Copy out the data below as written; omit any images.
··· Given entries ···
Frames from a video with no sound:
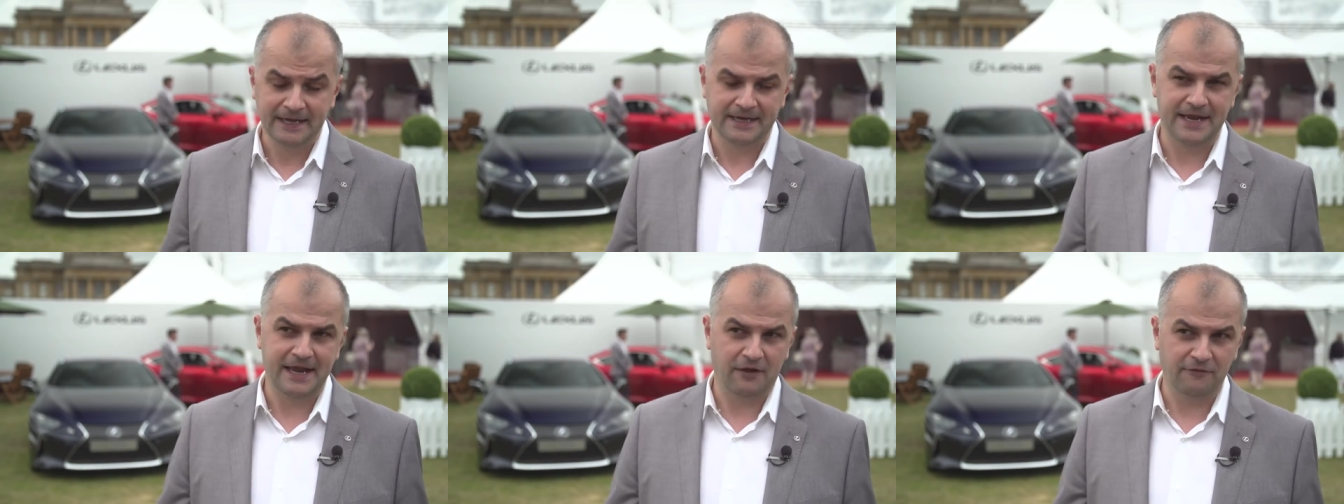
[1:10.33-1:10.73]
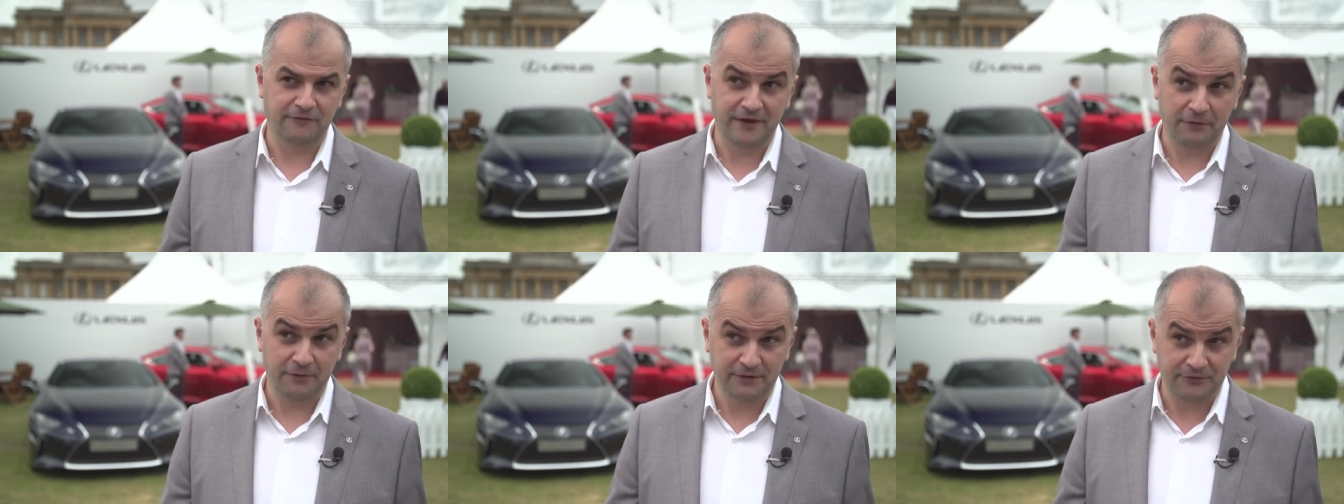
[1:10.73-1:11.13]
There are
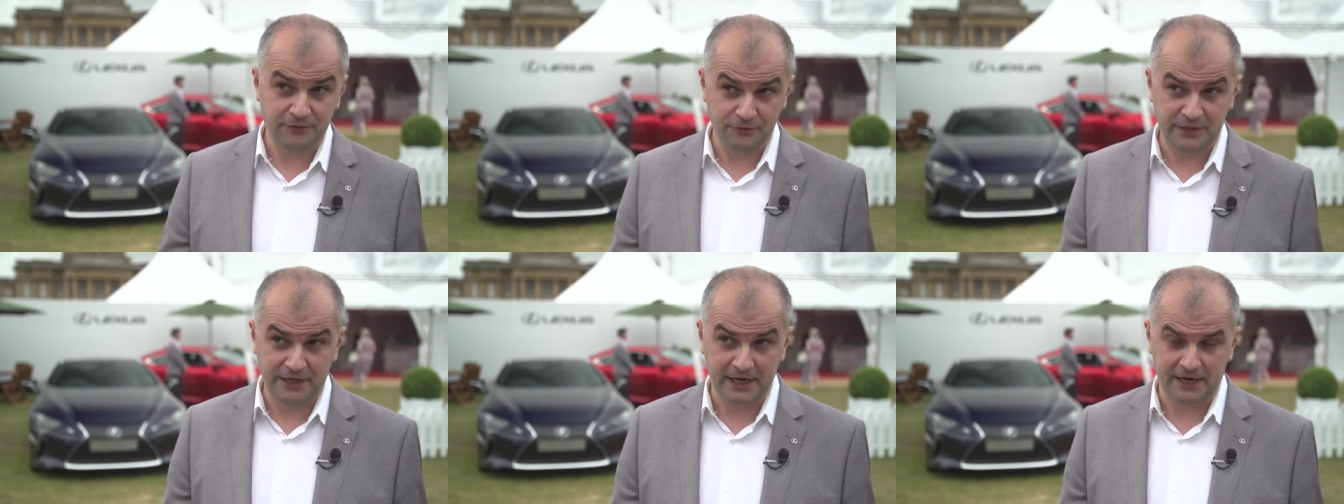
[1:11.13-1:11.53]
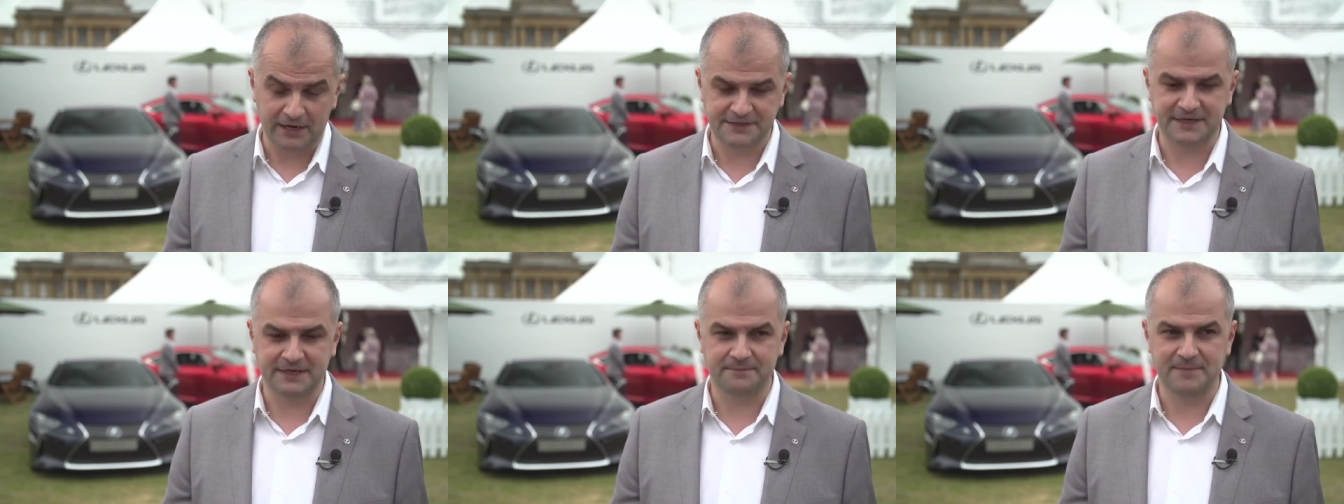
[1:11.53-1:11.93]
very few
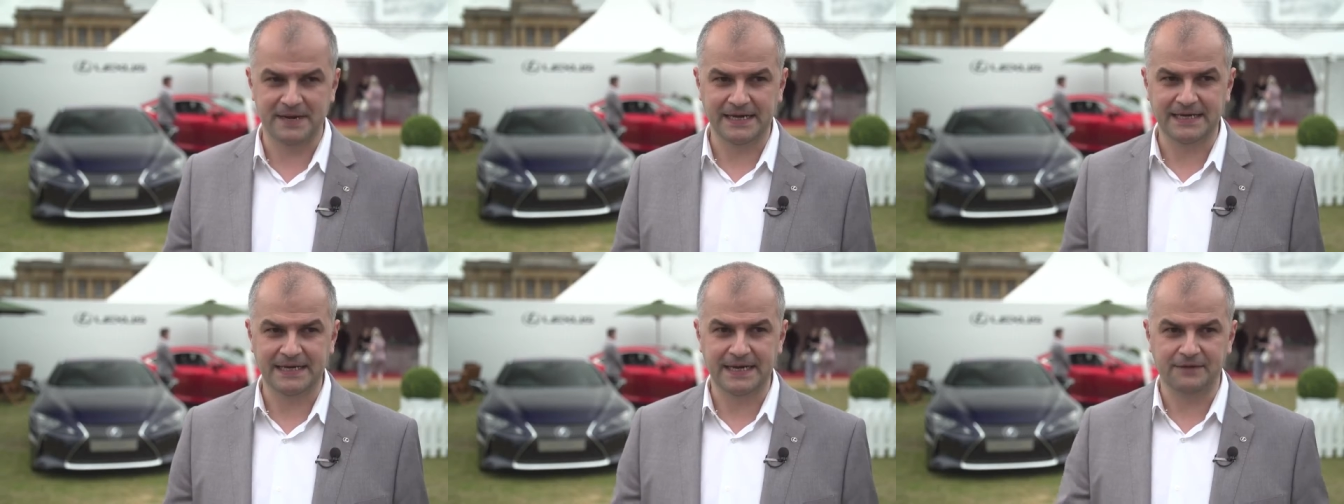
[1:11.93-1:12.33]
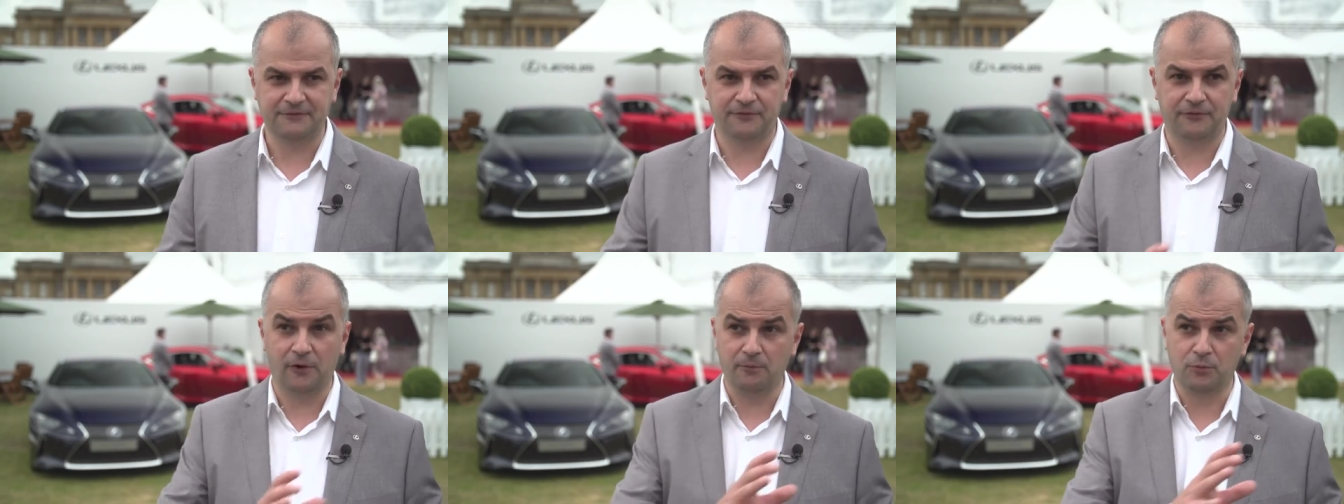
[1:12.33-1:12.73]
cars that make it
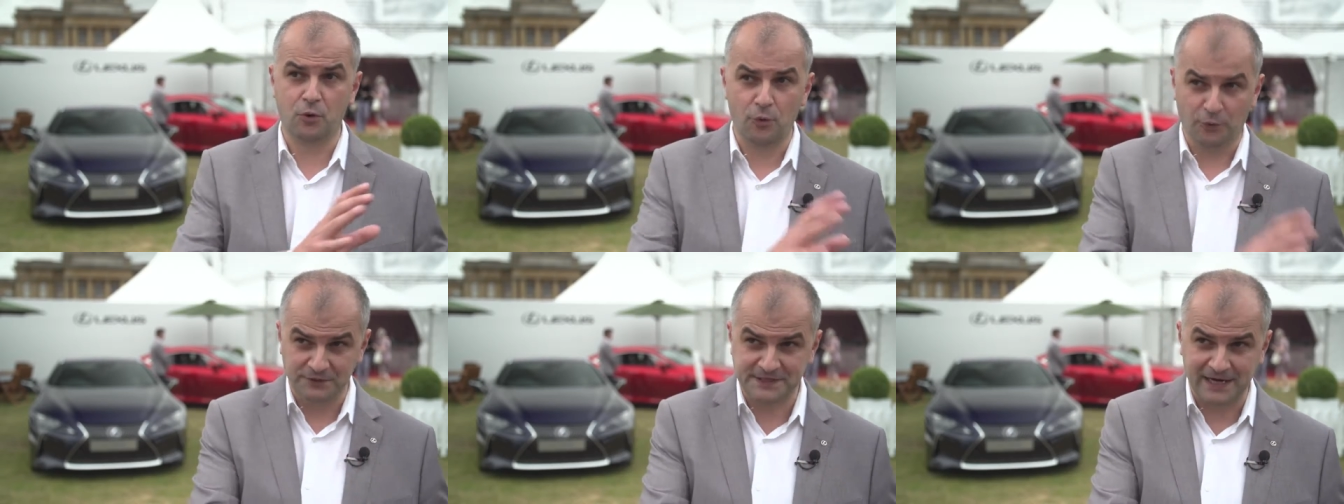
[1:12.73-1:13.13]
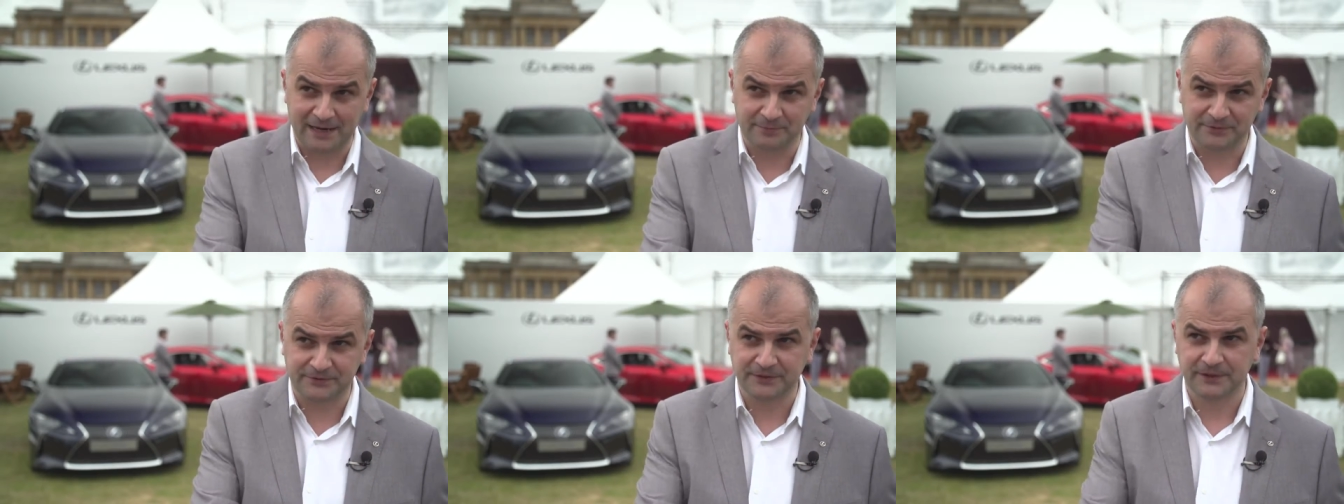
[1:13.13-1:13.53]
from
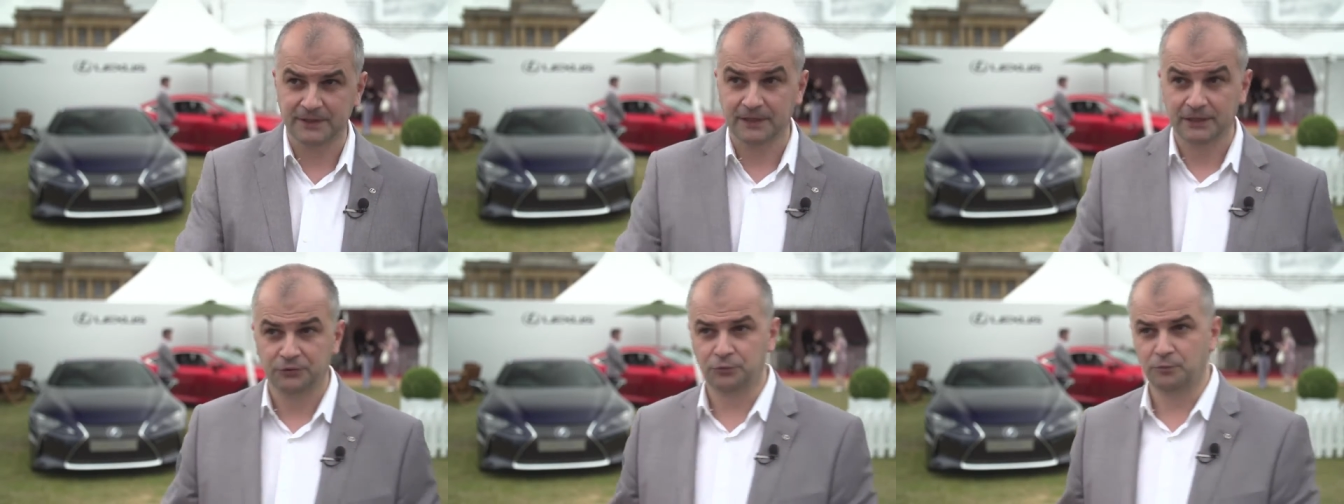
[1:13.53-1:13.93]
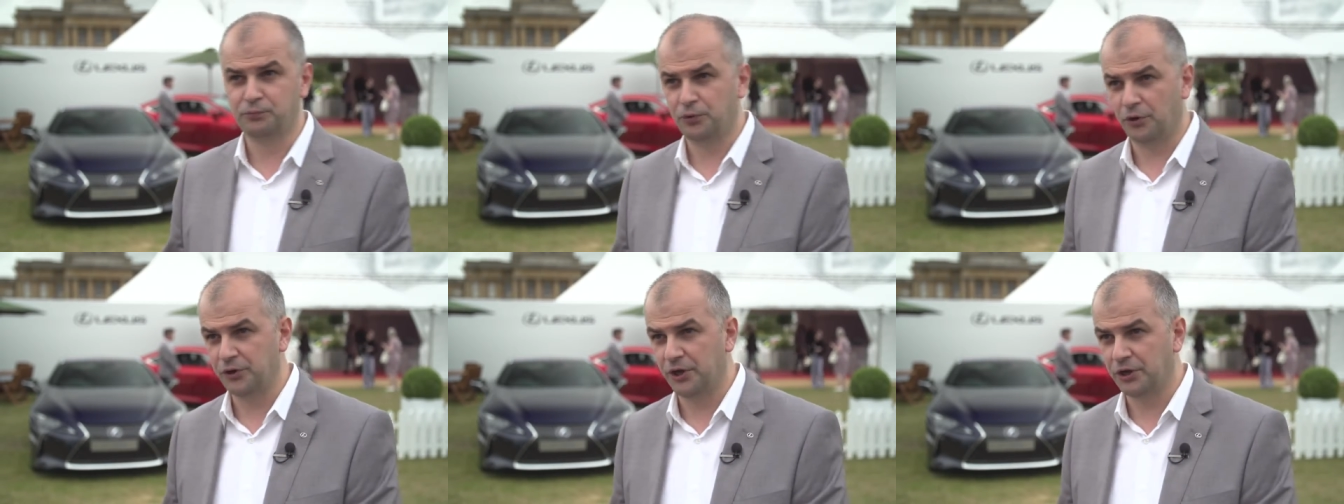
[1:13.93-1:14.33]
concept to
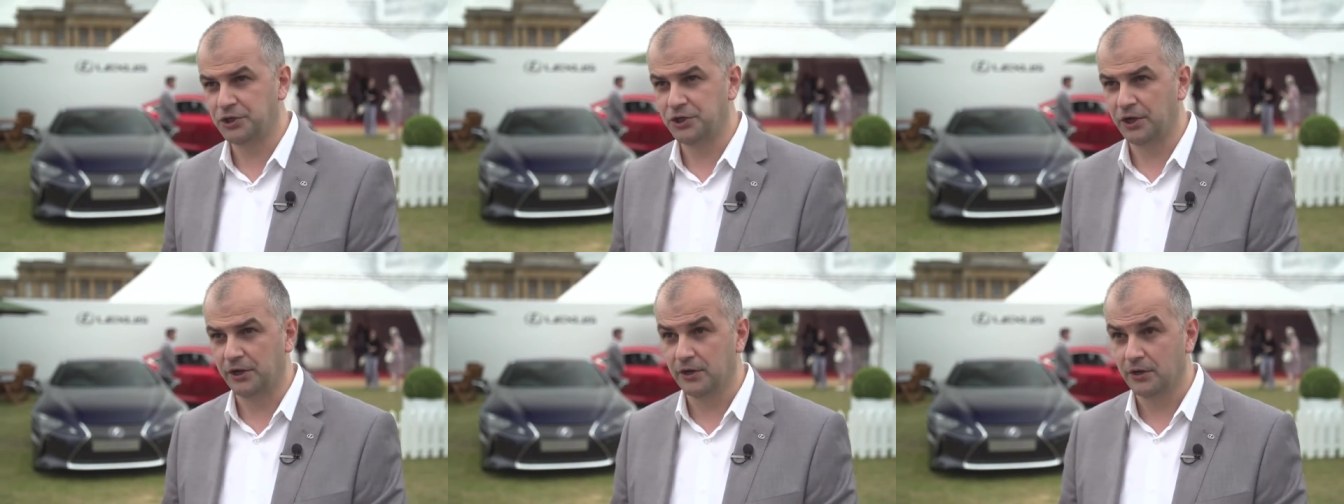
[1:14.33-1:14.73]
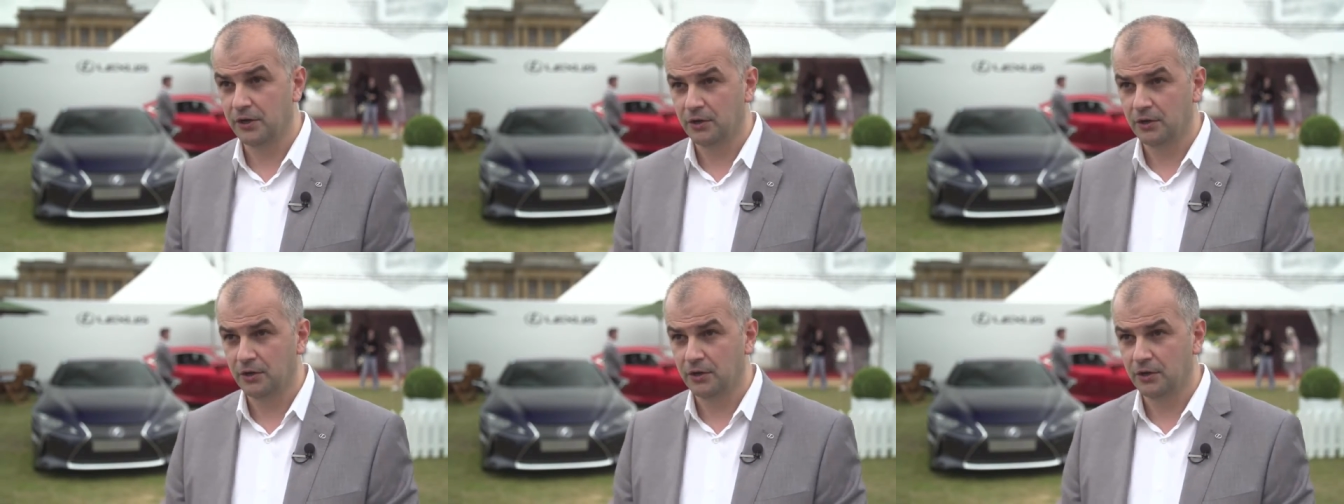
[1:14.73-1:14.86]
production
···
| Solution for this problem |
Frames from a video with no sound:
[1:10.33-1:10.73]
[1:10.73-1:11.13]
There are
[1:11.13-1:11.53]
[1:11.53-1:11.93]
very few
[1:11.93-1:12.33]
[1:12.33-1:12.73]
cars that make it
[1:12.73-1:13.13]
[1:13.13-1:13.53]
from
[1:13.53-1:13.93]
[1:13.93-1:14.33]
concept to
[1:14.33-1:14.73]
[1:14.73-1:14.86]
production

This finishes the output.